Однажды, возвращаясь в трамвае из Лесного, после литературного вечера в Политехническом институте, где студенты устроили Зощенке овации, к которым он еще не успел привыкнуть, я говорил с ним об его искусстве. Он тогда начал выступать в журналистике с фельетонами, написанными на темы газетных хроник или читательских писем. Я сказал, что его работа может привести к созданию типов, не менее общепонятных, чем горбуновские. И я оговорился, что неумирающий генерал Дитятин делает Ивана Горбунова из мемуарного персонажа историко-литературным явлением. Но никакие оговорки уже не могли меня спасти: слово вылетело, я пропал.
— Да? — спросил меня Зощенко, чрезвычайно деликатно, но почти не открывая рта.
Больше ничего не произошло. Насыщеннее, полноценнее, богаче становились наши отношения с годами, и уже давно очевидной сделалась плодотворность наших молодых споров, когда, по какому-то случайному поводу, Зощенко припомнил мне разговор в трамвае.
— А помнишь, — внезапно сказал он, отодвигаясь, чтобы лучше видеть мое лицо, — помнишь, как ты меня сравнил с Горбуновым?
Он сказал эти слова так, чтобы никто, кроме меня, не слышал, с усилием скрывая напряжение и с похолодевшим взглядом тяжелых, медленных и темных своих глаз. Я увидел, что неожиданностью вопроса он хочет смутить меня и смущением наказать за ошибку, какую я посмел сделать хотя бы и столько лет назад.
«Зощенко обиделся», — засмеялись бы на серапионовской субботе. Да, на нас он, во всяком случае, имел бы основание обидеться, потому что мы ближе всех знали его работу и не вправе были толковать о ней верхоглядно.
Горький, ожидавший в Сорренто книги Зощенки «с трепетным нетерпением», писал мне по поводу одной из его повестей:
«Если последний остановится на избранном им языке рассказа, углубит его и расширит, — наверное можно сказать, что он создает вещи оригинальнейшие. Люди, которые сравнивают его с Лесковым — ошибаются, на мой взгляд. Зощенко заряжен иначе, да и весь — иной. Очень хорош».
С Лесковым сравнивала Зощенку та критика, которая была гораздо более чувствительна к жизни слова и — стало быть — к стилю, чем к иным сторонам литературы. Такое сравнение было одобрительно, хотя и односторонне, а критика, пытавшаяся говорить о самом существе произведений Зощенки, о том, чем именно он «заряжен», одобряла его скупо, бранила щедро.

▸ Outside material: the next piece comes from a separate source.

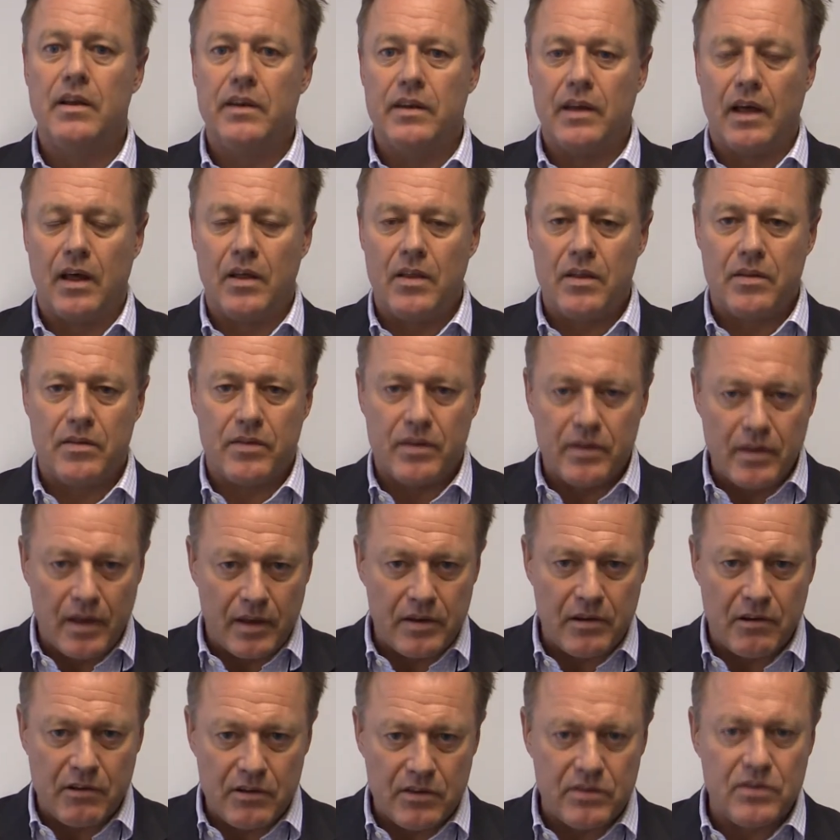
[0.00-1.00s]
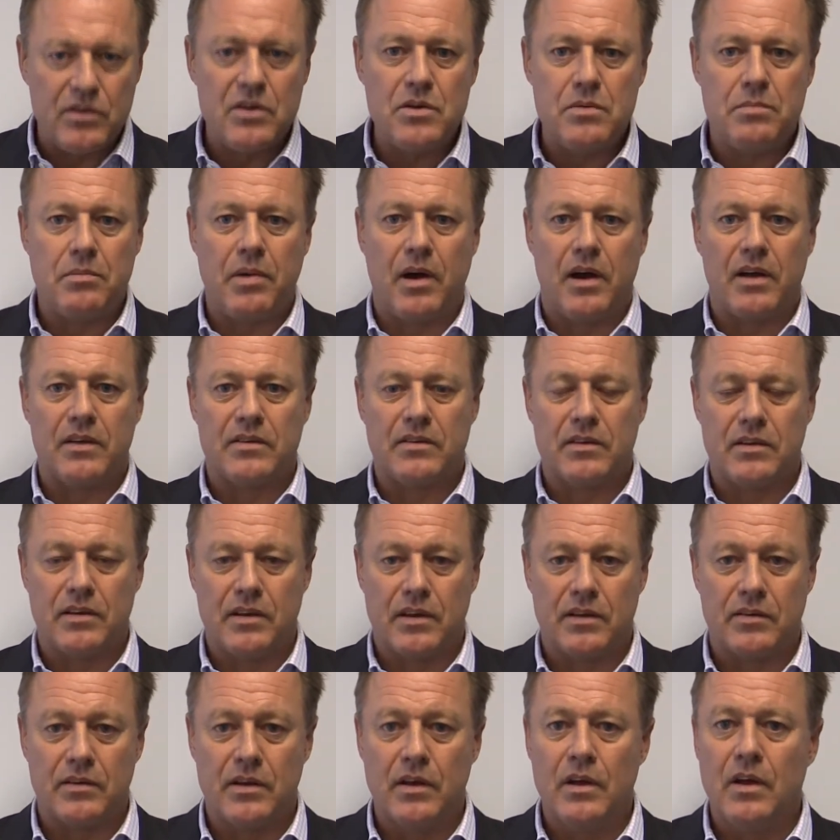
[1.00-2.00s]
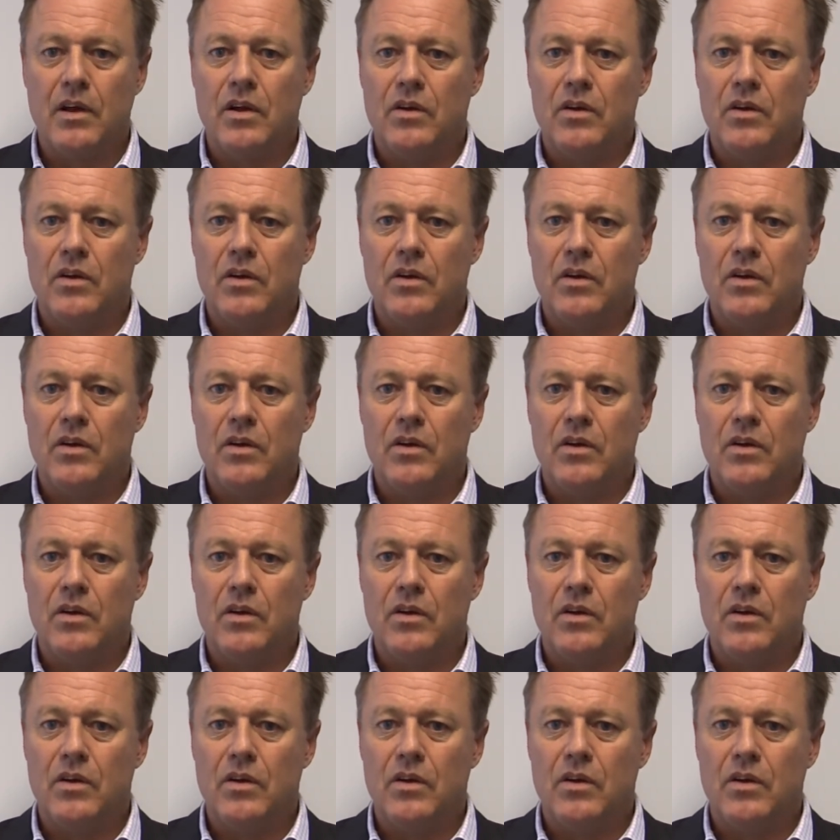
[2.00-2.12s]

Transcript: Now, and there are two parts to this.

Все смеялись над книгами Зощенки, но все считали необходимым выразить по его адресу свое неудовольствие. Публика любила его за то, что он смешил, принимала его за отчаянного весельчака и обижалась, если обнаруживала в веселых книгах невеселые темы. Нет, говорил читатель, не надо ему браться не за свое дело, он — юморист. Это, в сущности, означало: не надо рассуждать, я хочу смеяться. Желание уважительное. Но Зощенко мало считался с ним. Критики, распознав в нем сатирика, все внимание устремили на то, чего им не хотелось бы видеть в его сатире. Одни решили, что сарказм Зощенки бичует пережитки прошлого — мещанство, унаследованное революцией от былого и еще не искорененное ею. По их мнению, Зощенко преувеличивал наличие этих пережитков в нашем быту, и потому не стоило тратить силы на борьбу с мельницами. Другие находили, что у сатиры Зощенки нет цели, потому что осмеиваемый герой не существует, ему просто нет места в новом обществе, лишенном уродств и безобразий, которыми хочет наделить действительность писатель. Третьи шли дальше, говоря, что сам Зощенко и есть обыватель, от имени которого он ведет свои сказы, что он глядит на мир глазами мещанства, что он — филистер.